My kids are used to this. They weather it somewhat like we took in tornadoes when I was a kid: Oh, here it comes again. I think the basement should be safe.
And I get over it. I am like an alcoholic who has gotten past the stage of acknowledging her disease. I’m at the stage where I watch myself driving myself crazy by trying to get my life organized and think, Wow, I really should be doing something more meaningful with my time. Eventually, I do enough to soothe my OE into submission, my kids come crawling out from under the house, and we can get on with the messy business of life.
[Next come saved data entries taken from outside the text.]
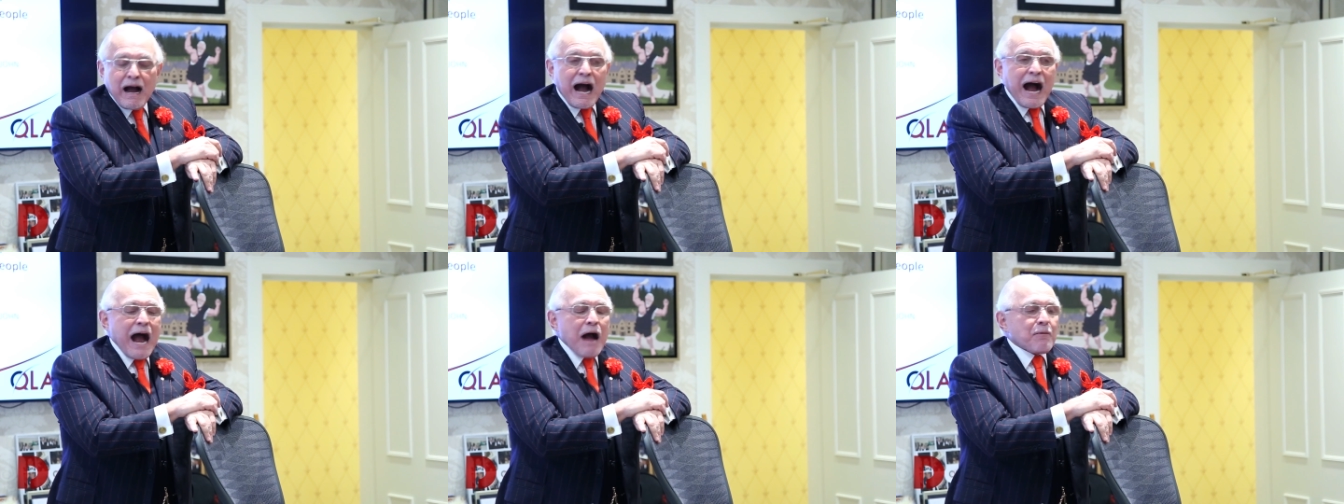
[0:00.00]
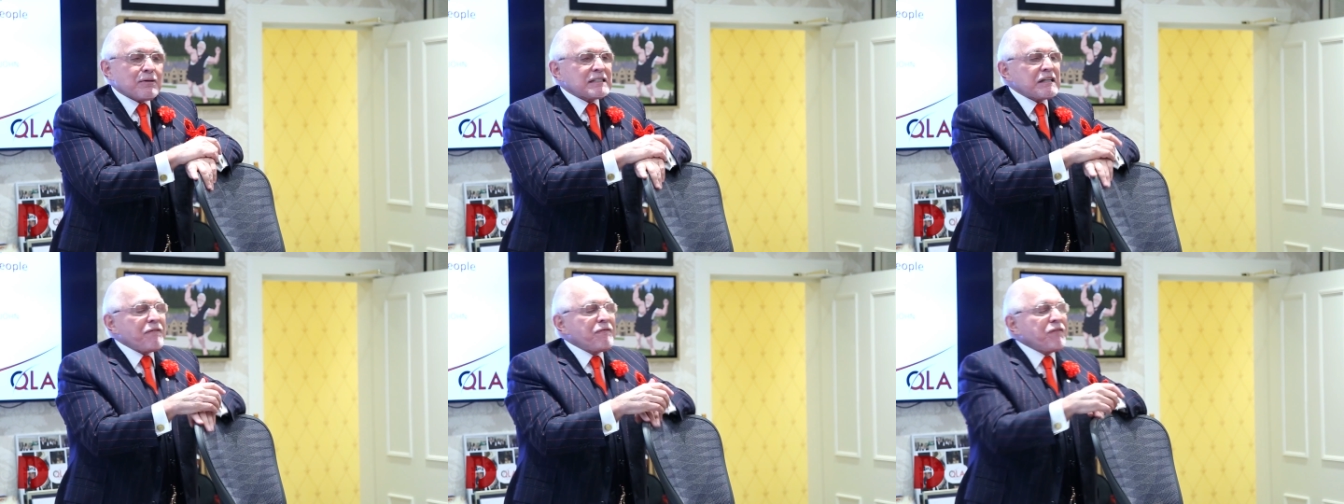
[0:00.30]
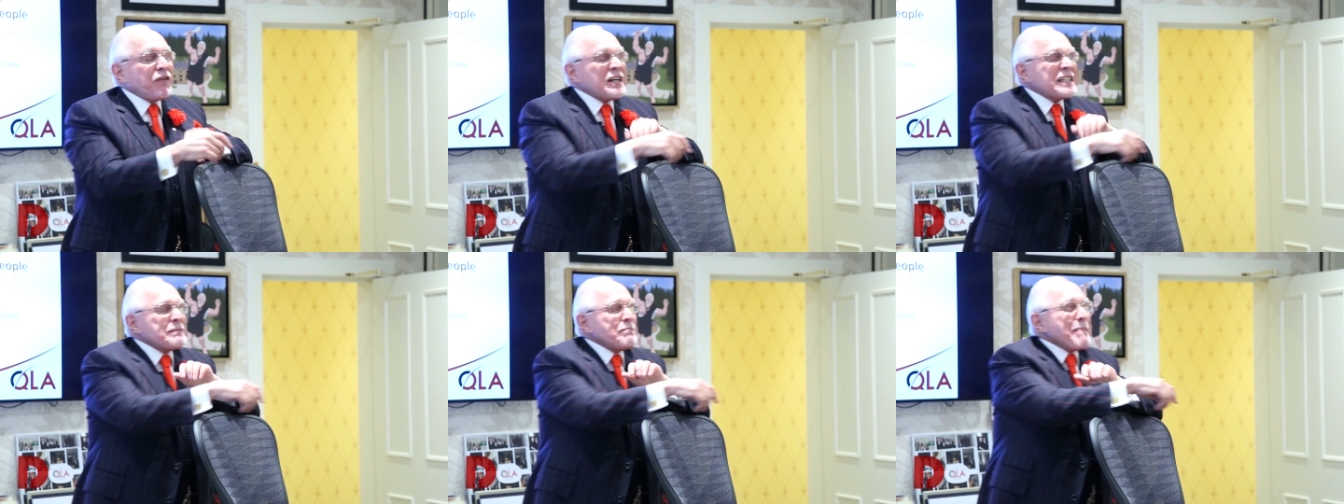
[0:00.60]
I was the
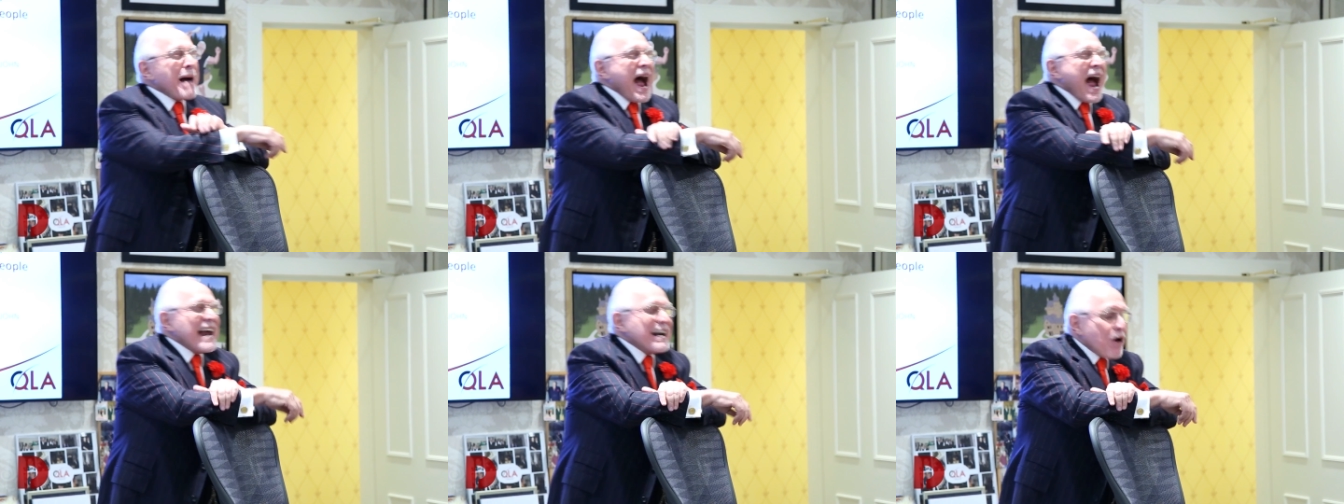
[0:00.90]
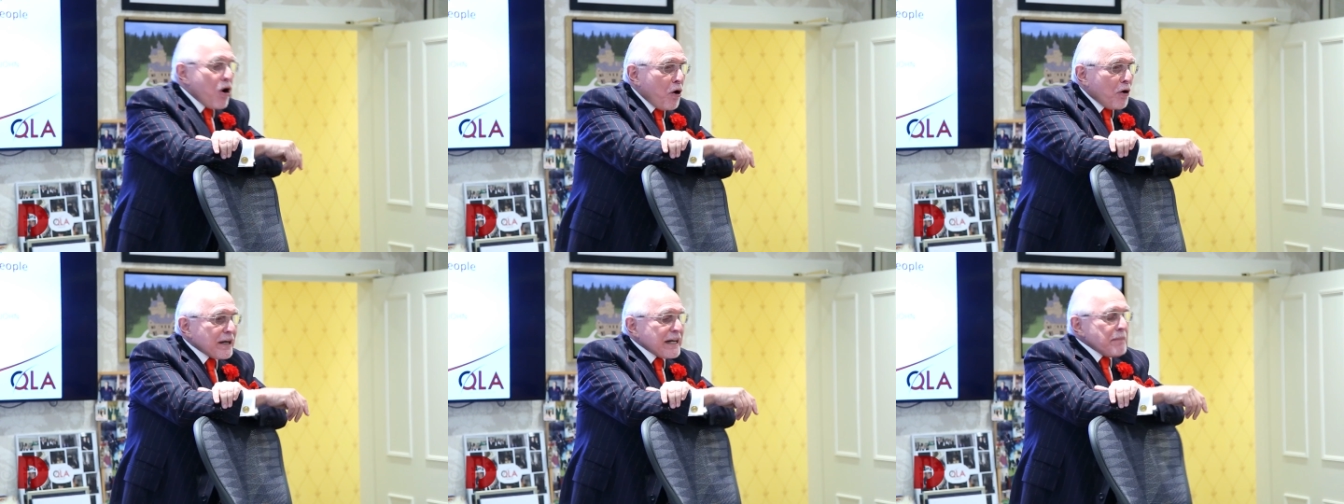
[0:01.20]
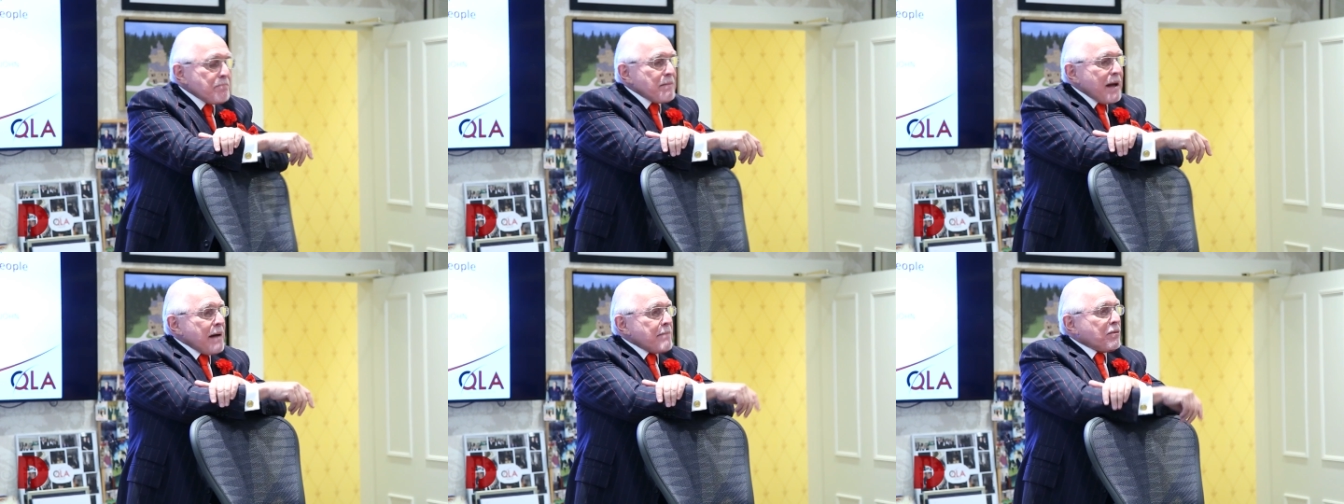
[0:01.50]
first
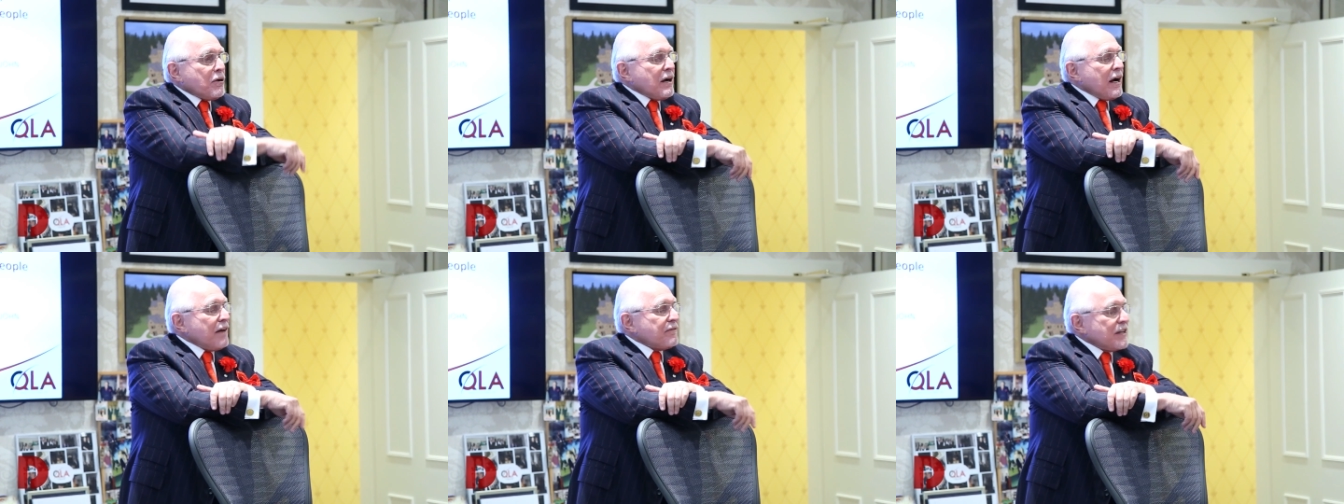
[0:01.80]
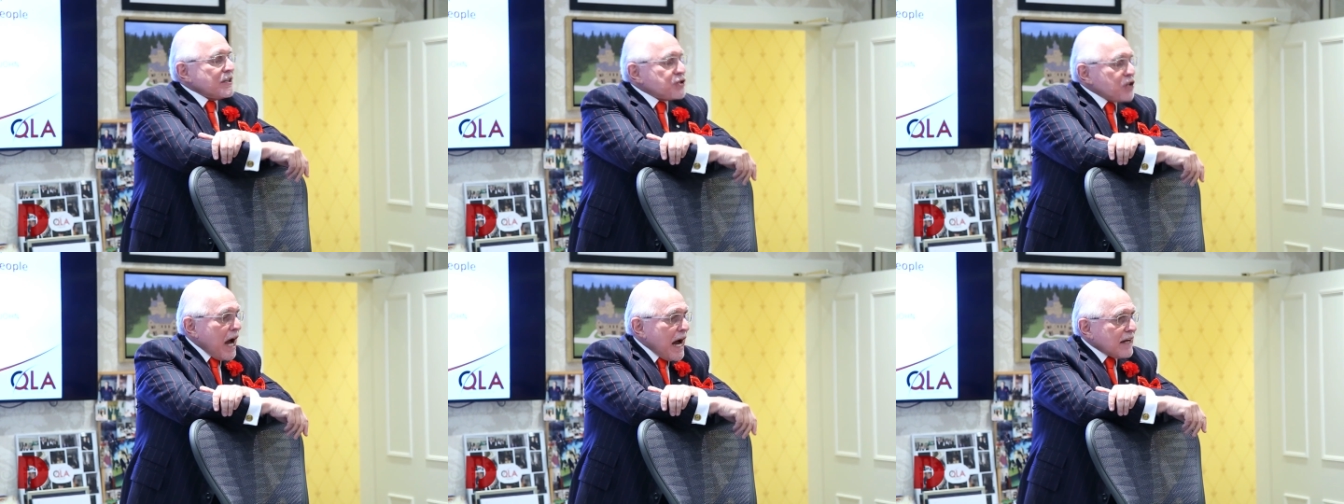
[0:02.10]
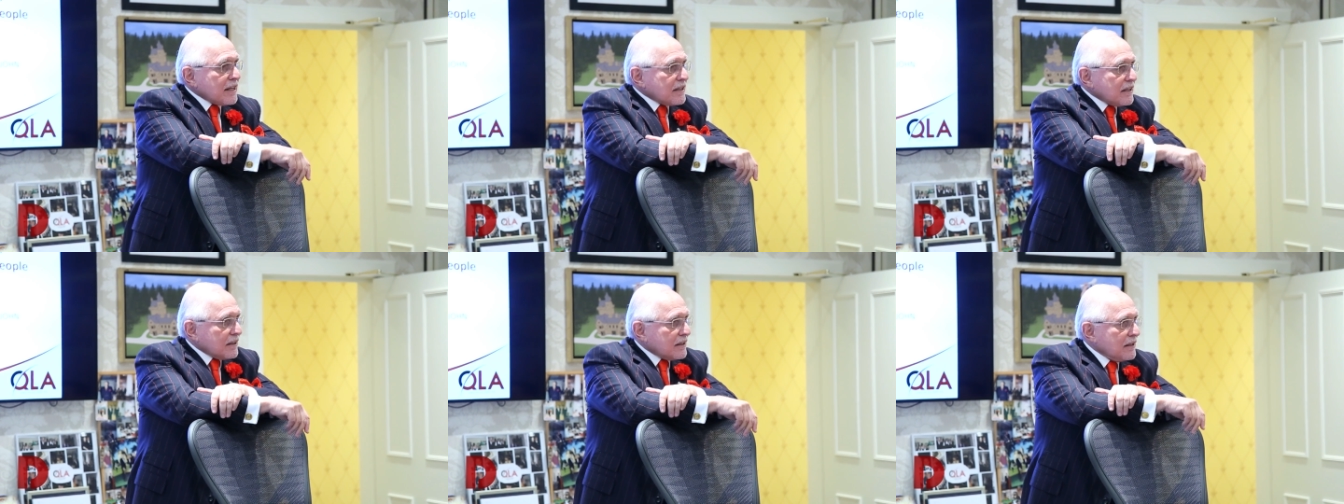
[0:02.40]
minority member of the
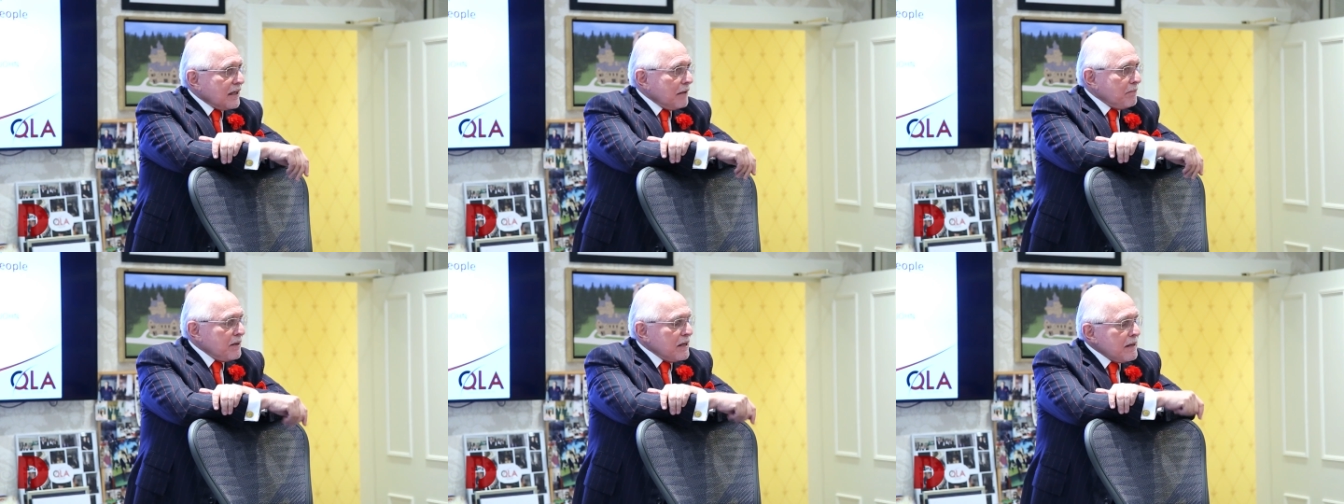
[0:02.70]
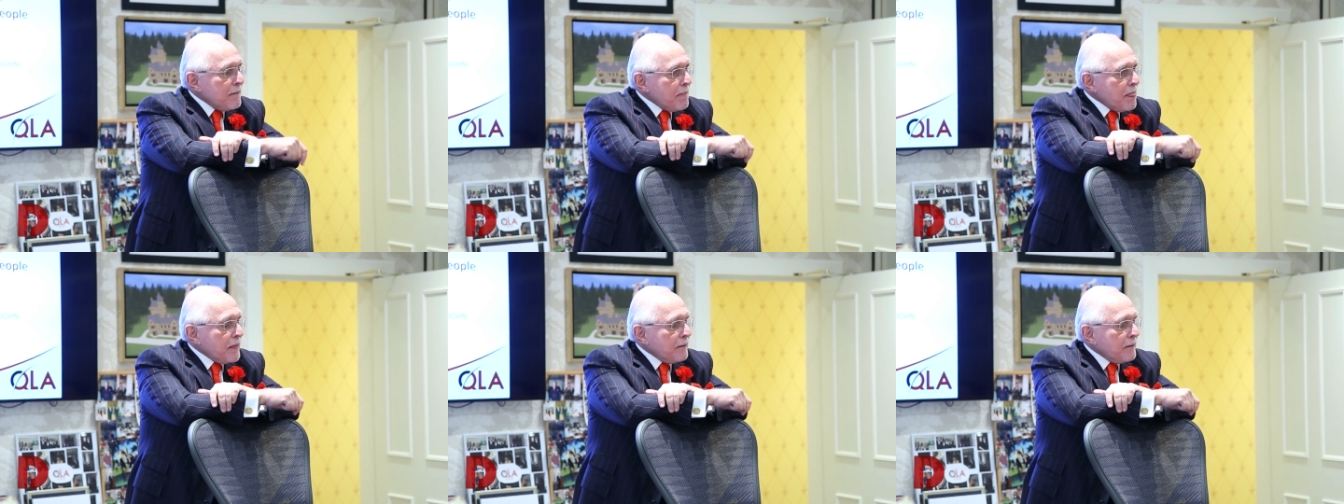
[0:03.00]
Jonathan Club,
I have only one regret: No matter how I patiently teach them (“Isn’t it so much nicer to be able to access all your toys rather than have piles of them to sort through?”), badger them (“Please please please when I come upstairs let me not see that mess I asked you to clean up three hours ago”), and bribe them (“Will you keep that table cleared off if I PAY you?”), my kids seem to have inherited not one scrap of OE. Organization, for them, remains that thing they find most annoying about their mom. Someday, I’m guessing, they’ll have to go off and find a spouse to bring some OE into their lives.
If they don’t, I just can’t imagine what will become of them. My OE shudders at the thought that they will never, ever wake up and know that today—no matter whether they planned to find the cure for cancer or be the first human to step on Mar— is the day they really need to clean out the linen closet. And what kind of life would that be?
PS: My Santa Cruz friends should consider doing a little indulging of their organizing energy for a good cause. The Discovery Learning Center is having a big Flea Market as a benefit, and we’re looking for donations of your gently used toys, books, sports equipment, or other items you think other families would love to own. Visit the DLC to find out days when you can drop off stuff for our sale. And visit our sale on January 21!
I really enjoyed this blog post. I am the OE in our family and my daughter is a bit of an OE too. My husband and son are the opposite of OE. I loved your description of the OE dark side. I’m also a recovering OE, aware of my problem and moving toward enjoying the messy business of life without having everything back in it’s proper place. It’s hard not to say “if you put it away where it belonged then you wouldn’t need me to help you find it” or “if you don’t put your toys away eventually I won’t be able to make it to your bed and kiss you good night”. My friend clued me into the idea of a clean house is a clean mind and telling my husband that house cleaning fell under the category of foreplay. Eventually I’ll get to my art projects after my gardening projects and cleaning the garage project.
This post hit home for me. My mother was the OE and we knew better to get out of her way unless we pay the consequences. Whatever happened to me? I married an OE and now I’m a converted OE after much resistance. Apparently, you can develop into an OE. Your children may do the same, just you wait. To make the long story short, in the end, we all become our mothers!
Hm…I’m having trouble envisioning my pack rats living in orderly homes in the future! But I think there’s hope for all of us. It’s good to keep a sense of perspective and a sense of humor about it all.